A two-year plan to overhaul the pay scale will cost about $5.4 million on the front end, or about a third of the $18 million in additional operational funding the School Board says it needs from City Council for the next school year.
If the new salary scale is fully funded, it could mean the Garbers will earn as much as $10,000 more annually. It’s not as much as they would have been making had their pay never been frozen, but close. “I try not to think about it too much, but you look back and you wonder, ‘How much have I lost over the years?’ ” Garber says.
Currently, RPS teachers who have up to nine years of experience, with a bachelor’s degree, make about $44,500. That’s about $2,000 more than the starting salary with equivalent experience in Henrico County, and about $1,800 more than in Chesterfield County. Henrico’s system gives a raise after four years with the division, then another after year 11, before more incremental increases take place. Chesterfield teachers get a small bump after their first year, then another after their third year and again in their 10th year, before annual raises kick in.

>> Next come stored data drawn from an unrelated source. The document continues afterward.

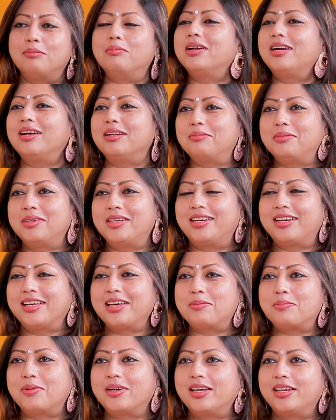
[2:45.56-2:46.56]
நம்மளா நம்மளை
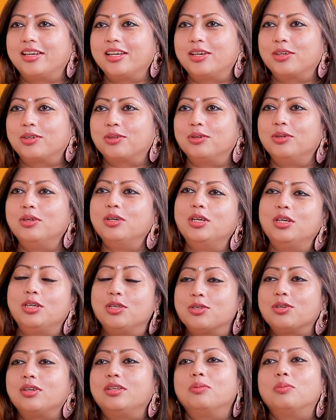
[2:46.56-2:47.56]
ரிட்டையர் பண்ணிக்கிட்டா இருக்கோம்
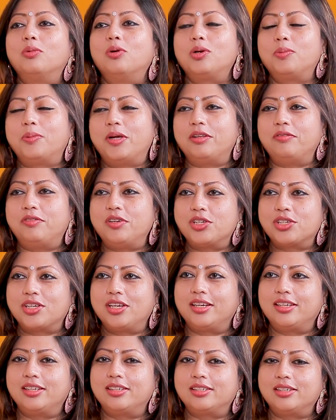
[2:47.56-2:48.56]
ஸோ அது மோர்
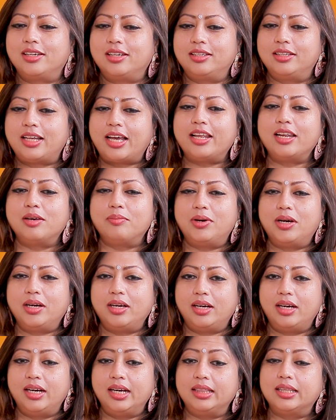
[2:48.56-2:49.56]
பெனிஃபிஷியலாக இருந்துச்சு அது
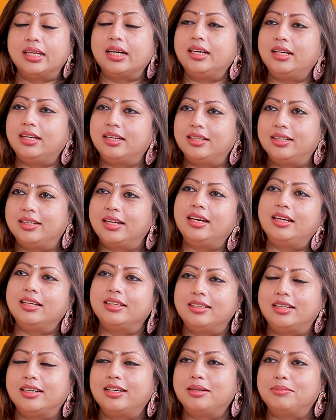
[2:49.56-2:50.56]
தைரியமாக எடுத்தால்
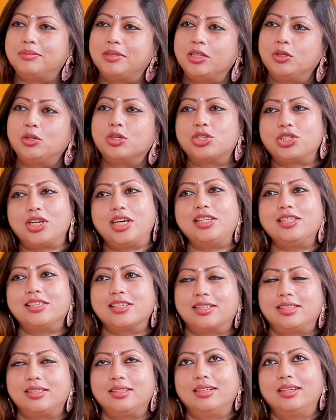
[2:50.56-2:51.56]
நல்லது தான் அப்படின்னு ஒரு
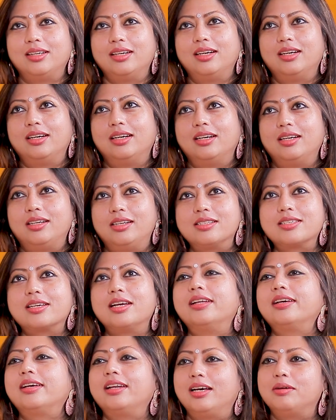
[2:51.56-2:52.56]
சேஞ்சுக்கு
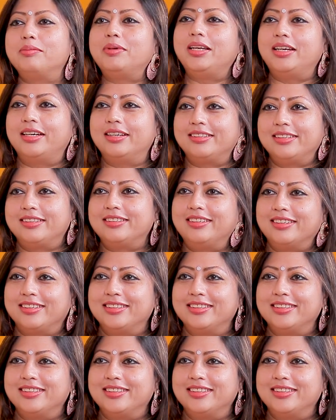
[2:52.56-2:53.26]
ரிஸ்க் எடுக்கலாமேன்னு எடுத்தது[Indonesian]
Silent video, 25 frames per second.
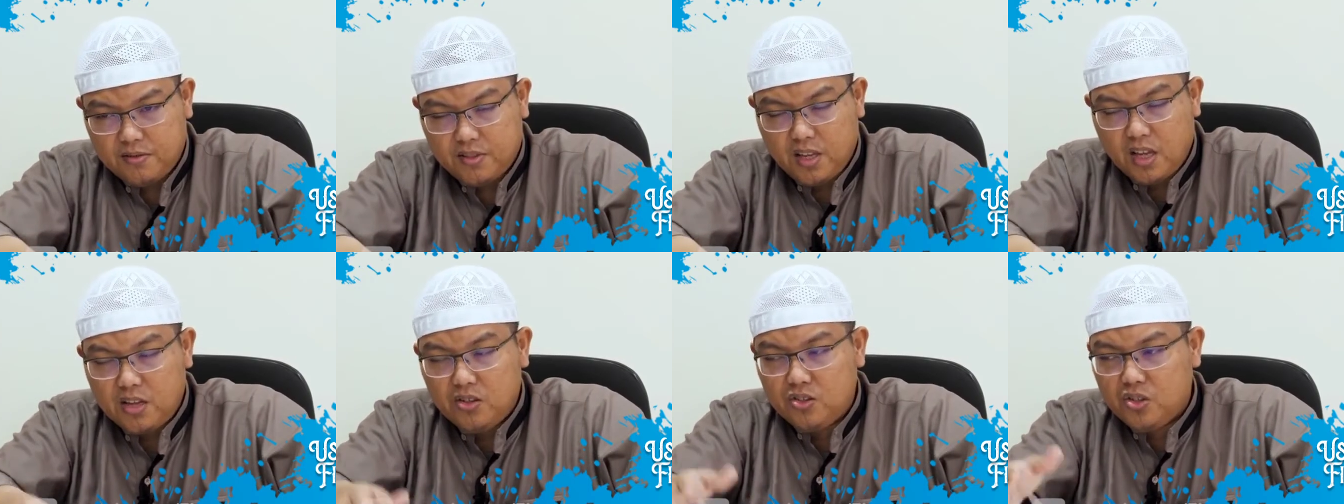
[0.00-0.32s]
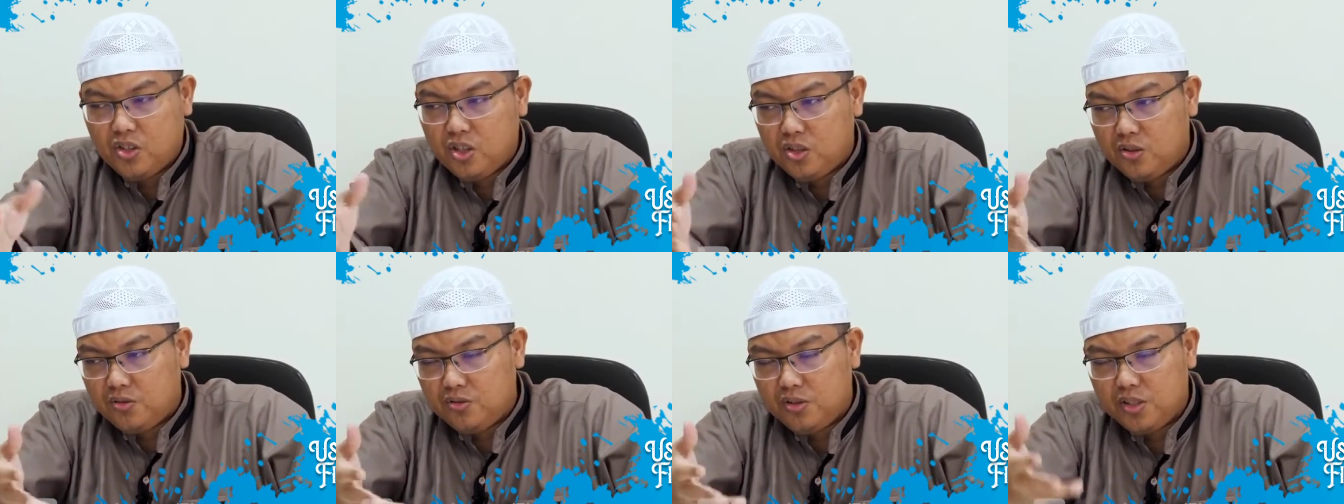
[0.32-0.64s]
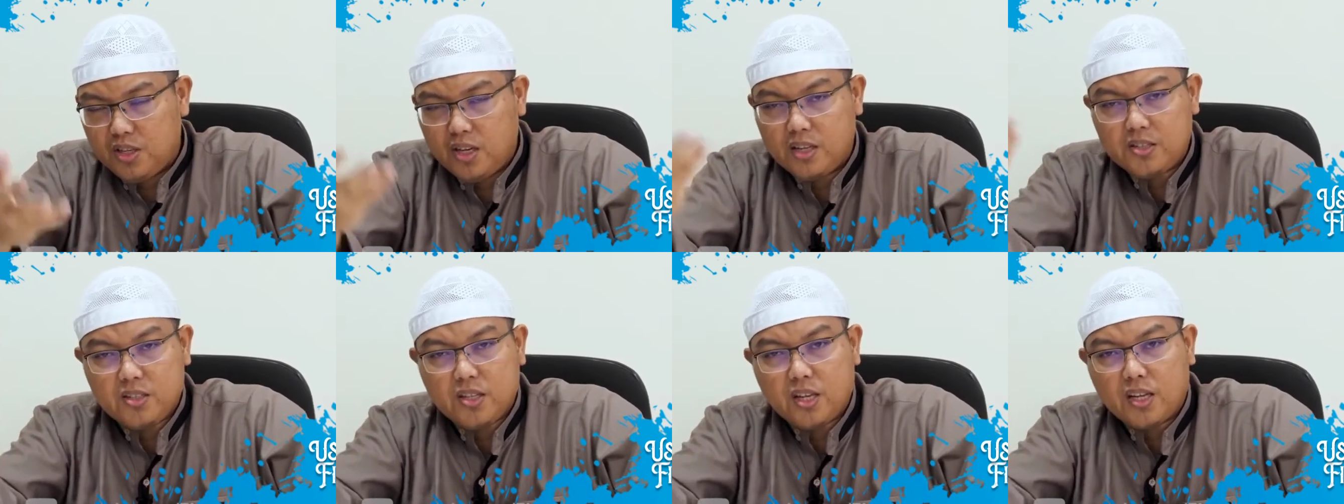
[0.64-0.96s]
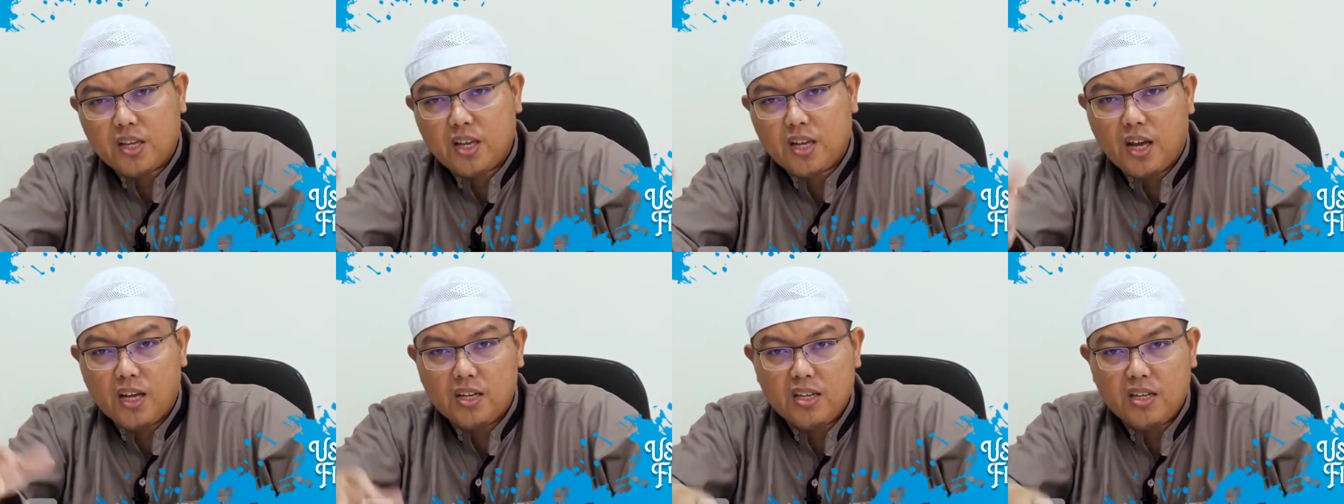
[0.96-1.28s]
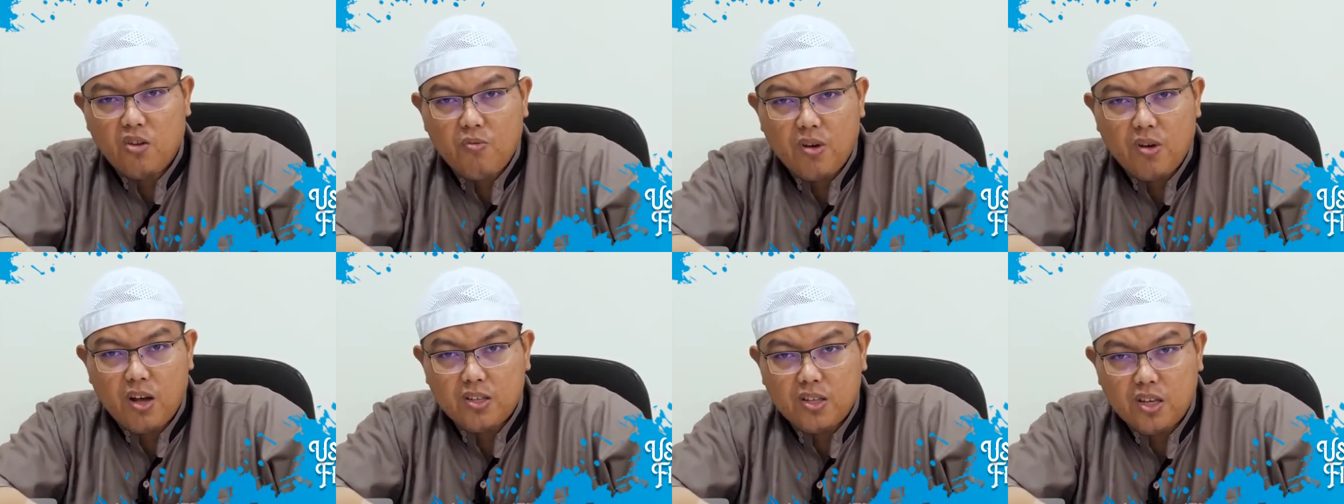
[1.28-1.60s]
Tanzi'un nasa
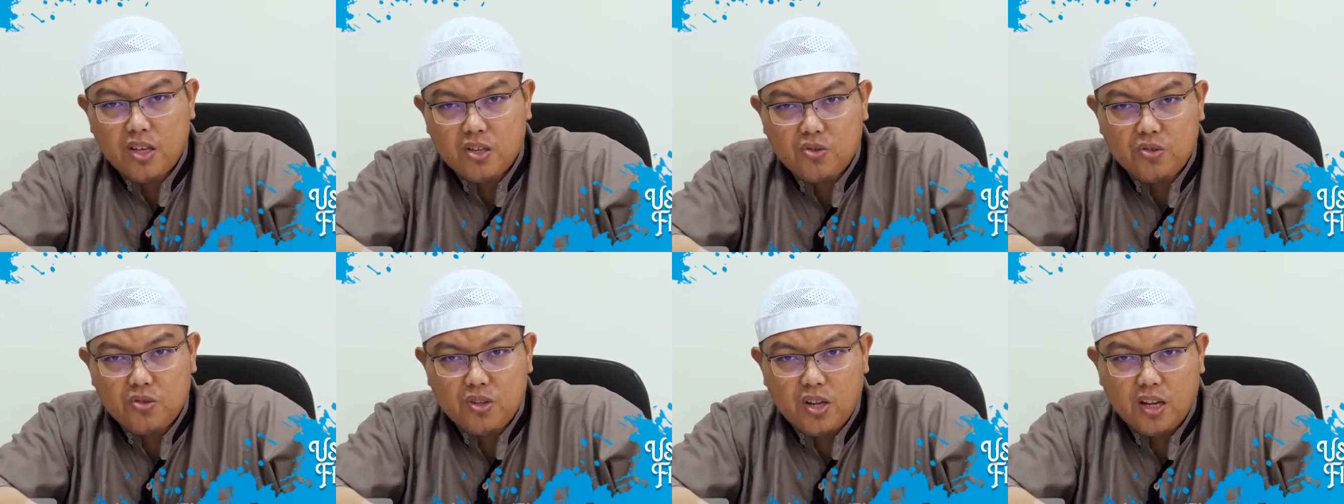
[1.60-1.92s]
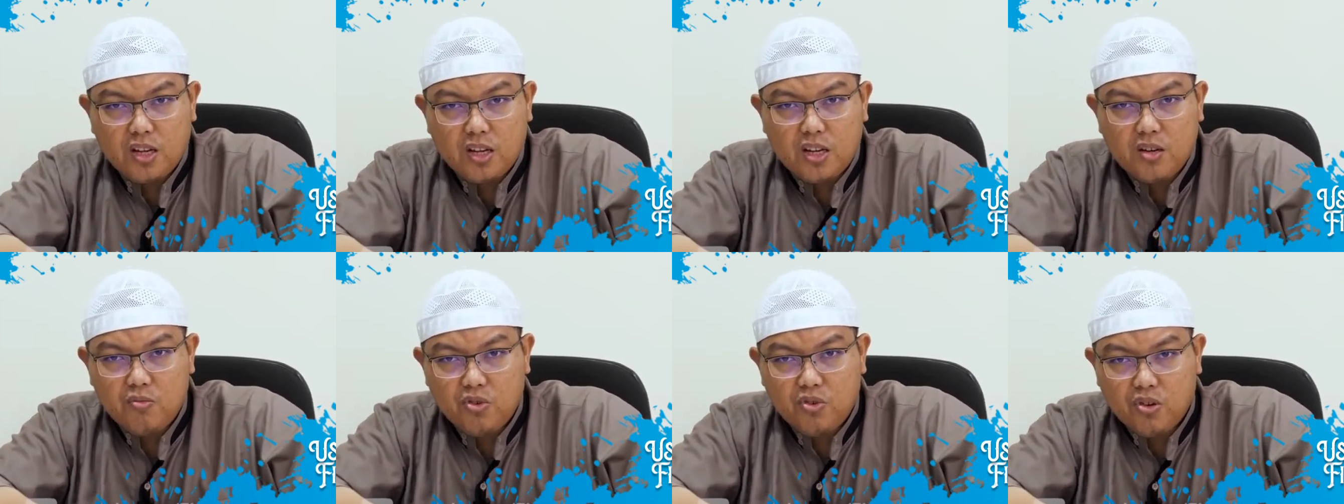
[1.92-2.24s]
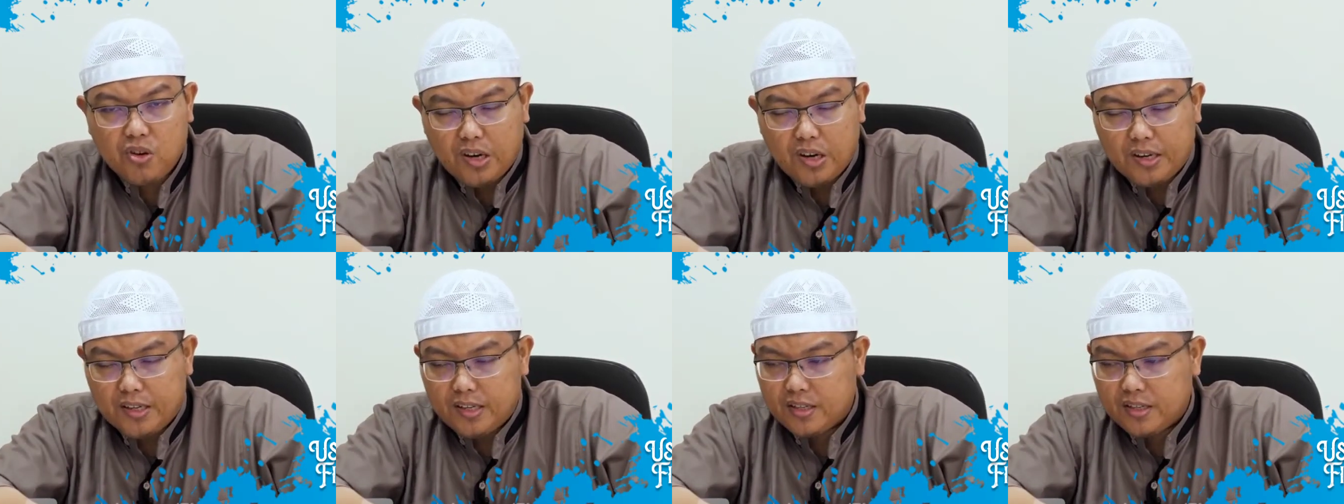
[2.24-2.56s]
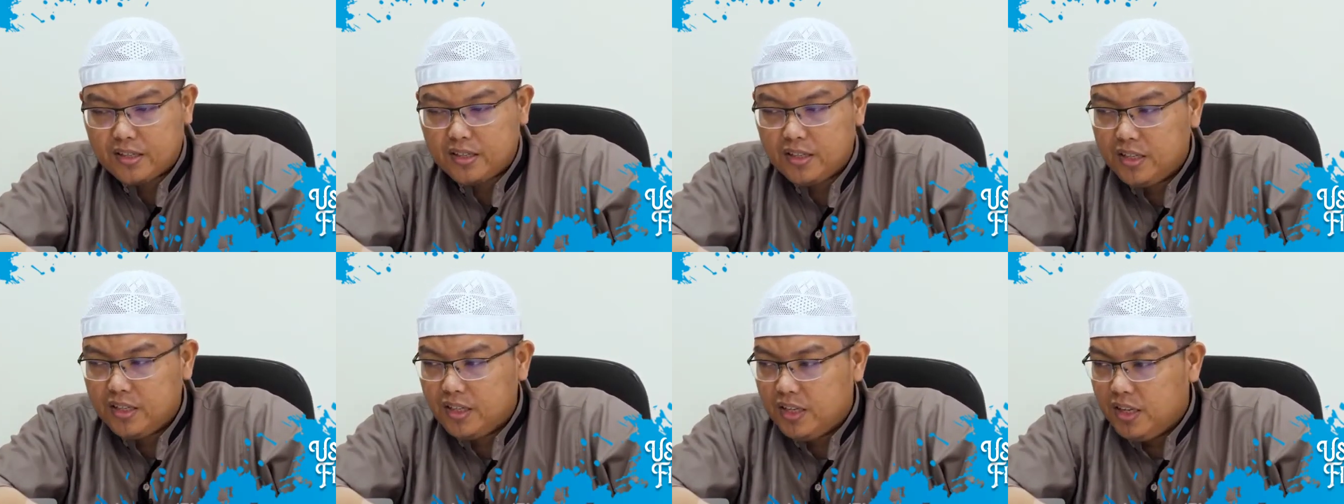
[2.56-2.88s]
ka'annahum a'jazu nakhlin munqair.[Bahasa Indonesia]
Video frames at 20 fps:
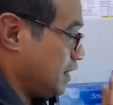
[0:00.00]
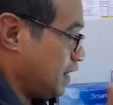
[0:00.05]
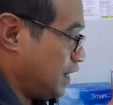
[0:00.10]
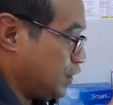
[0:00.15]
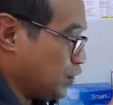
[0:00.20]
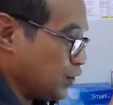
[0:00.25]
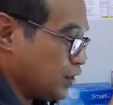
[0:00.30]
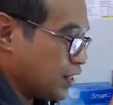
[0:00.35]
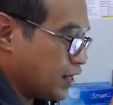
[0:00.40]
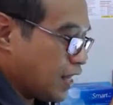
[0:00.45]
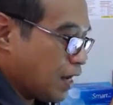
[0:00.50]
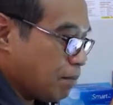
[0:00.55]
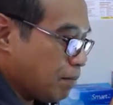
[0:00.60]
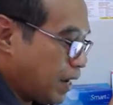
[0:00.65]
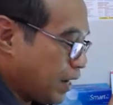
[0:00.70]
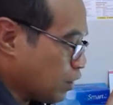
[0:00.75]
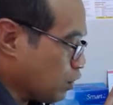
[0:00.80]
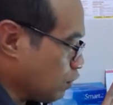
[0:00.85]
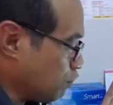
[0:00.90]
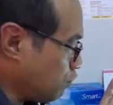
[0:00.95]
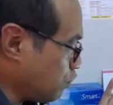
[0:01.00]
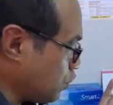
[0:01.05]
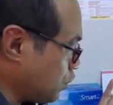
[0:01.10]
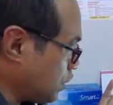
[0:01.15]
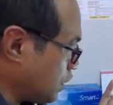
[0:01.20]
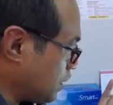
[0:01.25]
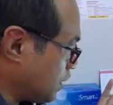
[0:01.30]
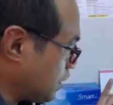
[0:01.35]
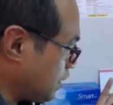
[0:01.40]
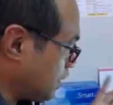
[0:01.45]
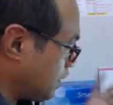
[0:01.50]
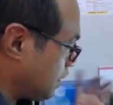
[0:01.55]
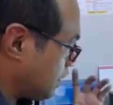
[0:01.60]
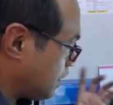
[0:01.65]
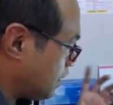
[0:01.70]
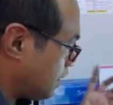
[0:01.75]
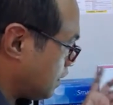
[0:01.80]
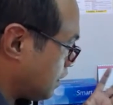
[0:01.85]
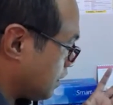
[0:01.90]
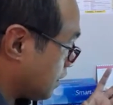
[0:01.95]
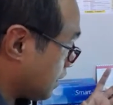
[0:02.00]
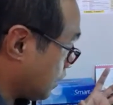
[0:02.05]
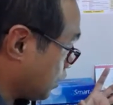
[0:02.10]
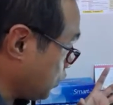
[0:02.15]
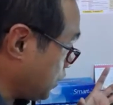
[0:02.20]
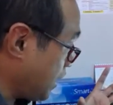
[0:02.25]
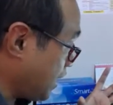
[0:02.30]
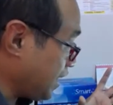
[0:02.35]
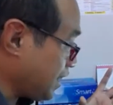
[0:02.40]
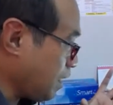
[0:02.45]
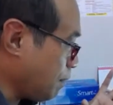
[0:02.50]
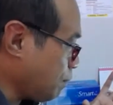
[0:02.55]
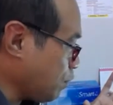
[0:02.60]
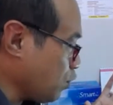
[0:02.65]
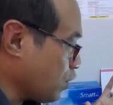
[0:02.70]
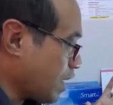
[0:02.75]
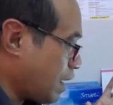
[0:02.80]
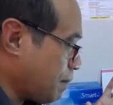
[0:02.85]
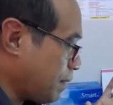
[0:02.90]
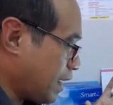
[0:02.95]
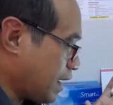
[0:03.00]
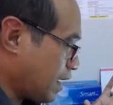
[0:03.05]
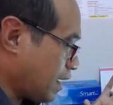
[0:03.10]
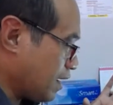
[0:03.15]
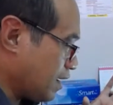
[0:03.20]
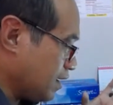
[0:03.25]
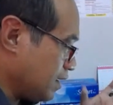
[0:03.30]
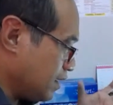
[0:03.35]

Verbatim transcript: Itu tentang mikrofon Tentunya kita perlu kamera.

RPS teachers say that the raw salary comparisons don’t take into account that they are contracted to stay at work longer than their county peers, or that they work in worse building conditions, or that teaching in a poor, urban school district comes with challenges largely unknown in suburban districts (at least until recently).
For a new teacher, the day-to-day demands can be a lot to handle, says Andy Brower, who is in his third year at Broad Rock Elementary in South Richmond. He says he was surprised to learn that the more seasoned teacher in the classroom next to his earns basically the same salary he does.
“She knows so much more … I’m always stealing ideas from her,” he says. “It just didn’t seem fair that she was only making a little more than I was.”
Brower and Garber are among a cadre of teachers who recently have been speaking out at School Board sessions and council meetings. They have urged both bodies to fund the revised salary schedule plan, which, some argue, should be as important to the district as fixing its long- neglected facilities.
“Children need good buildings, but you could have state-of-the-art buildings with the latest technology available; none of it matters if you don’t have a qualified, motivated teacher in front of the classroom,” says Chris Lombardi, a fifth-grade teacher at Mary Munford Elementary in the Near West End.
Lombardi is a de facto organizer for the group. (He and others appeared in a doctored photo showing teachers waving signs that said “Raise Our Taxes” and “Cut Our Services” during Mayor Dwight C. Jones’ State of the City address in late January.) He has been an RPS teacher for 13 years and says he has grown tired of complaining to other teachers about things out of their control. Instead, he says, he chose to speak up and encouraged others to do so, as well.
“For years, teachers feared they would be reprimanded if they spoke up,” says Keri Treadway, a first-grade teacher at William Fox Elementary in the Fan. That fear, she says, has dissipated somewhat under Bedden.
The teachers say nothing will change if they wait around for the powers-that-be to do something.
Says Garber: “No one else is going to fight for us.”